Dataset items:
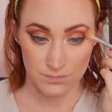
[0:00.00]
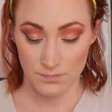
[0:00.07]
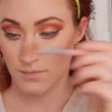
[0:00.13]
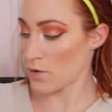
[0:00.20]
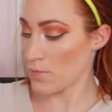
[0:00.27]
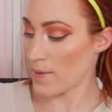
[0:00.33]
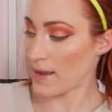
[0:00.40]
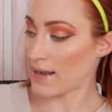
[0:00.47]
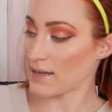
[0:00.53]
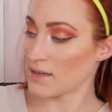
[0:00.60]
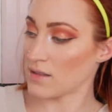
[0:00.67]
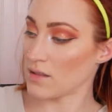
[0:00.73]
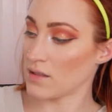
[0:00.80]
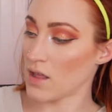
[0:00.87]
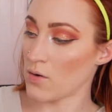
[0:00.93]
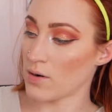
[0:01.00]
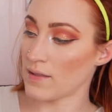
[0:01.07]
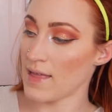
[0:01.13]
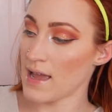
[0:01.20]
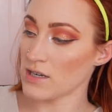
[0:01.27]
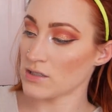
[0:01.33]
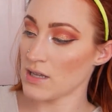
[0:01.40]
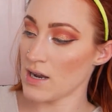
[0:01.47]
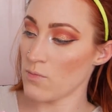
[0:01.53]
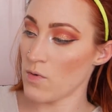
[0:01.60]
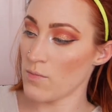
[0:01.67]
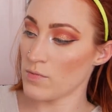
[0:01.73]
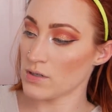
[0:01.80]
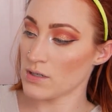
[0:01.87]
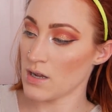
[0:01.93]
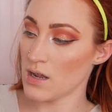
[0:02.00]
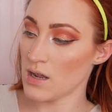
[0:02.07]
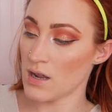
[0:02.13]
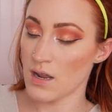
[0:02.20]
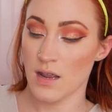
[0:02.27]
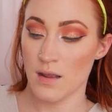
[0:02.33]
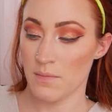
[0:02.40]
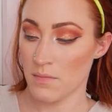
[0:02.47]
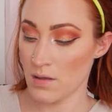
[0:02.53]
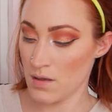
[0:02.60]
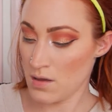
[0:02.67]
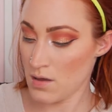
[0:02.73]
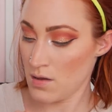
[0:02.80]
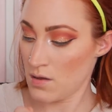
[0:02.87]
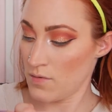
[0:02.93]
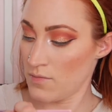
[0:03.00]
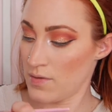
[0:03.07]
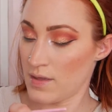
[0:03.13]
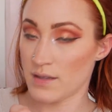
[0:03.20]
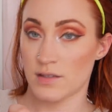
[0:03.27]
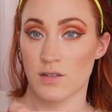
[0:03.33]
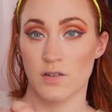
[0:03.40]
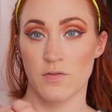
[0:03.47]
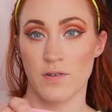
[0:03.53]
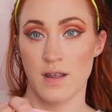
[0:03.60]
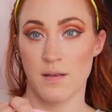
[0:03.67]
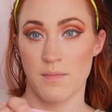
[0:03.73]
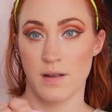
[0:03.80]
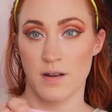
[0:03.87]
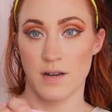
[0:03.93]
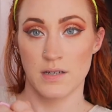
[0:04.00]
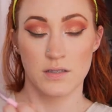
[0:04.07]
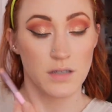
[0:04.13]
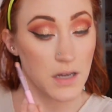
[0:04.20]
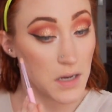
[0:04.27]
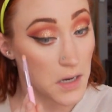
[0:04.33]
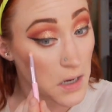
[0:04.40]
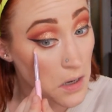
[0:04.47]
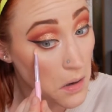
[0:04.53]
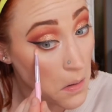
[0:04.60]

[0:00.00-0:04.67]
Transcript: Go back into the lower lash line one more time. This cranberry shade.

Try it: Copy every entry above exactly as it stands, but leave the pictures out.

Task solution:
[0:00.00]
[0:00.07]
[0:00.13]
[0:00.20]
[0:00.27]
[0:00.33]
[0:00.40]
[0:00.47]
[0:00.53]
[0:00.60]
[0:00.67]
[0:00.73]
[0:00.80]
[0:00.87]
[0:00.93]
[0:01.00]
[0:01.07]
[0:01.13]
[0:01.20]
[0:01.27]
[0:01.33]
[0:01.40]
[0:01.47]
[0:01.53]
[0:01.60]
[0:01.67]
[0:01.73]
[0:01.80]
[0:01.87]
[0:01.93]
[0:02.00]
[0:02.07]
[0:02.13]
[0:02.20]
[0:02.27]
[0:02.33]
[0:02.40]
[0:02.47]
[0:02.53]
[0:02.60]
[0:02.67]
[0:02.73]
[0:02.80]
[0:02.87]
[0:02.93]
[0:03.00]
[0:03.07]
[0:03.13]
[0:03.20]
[0:03.27]
[0:03.33]
[0:03.40]
[0:03.47]
[0:03.53]
[0:03.60]
[0:03.67]
[0:03.73]
[0:03.80]
[0:03.87]
[0:03.93]
[0:04.00]
[0:04.07]
[0:04.13]
[0:04.20]
[0:04.27]
[0:04.33]
[0:04.40]
[0:04.47]
[0:04.53]
[0:04.60]

[0:00.00-0:04.67]
Transcript: Go back into the lower lash line one more time. This cranberry shade.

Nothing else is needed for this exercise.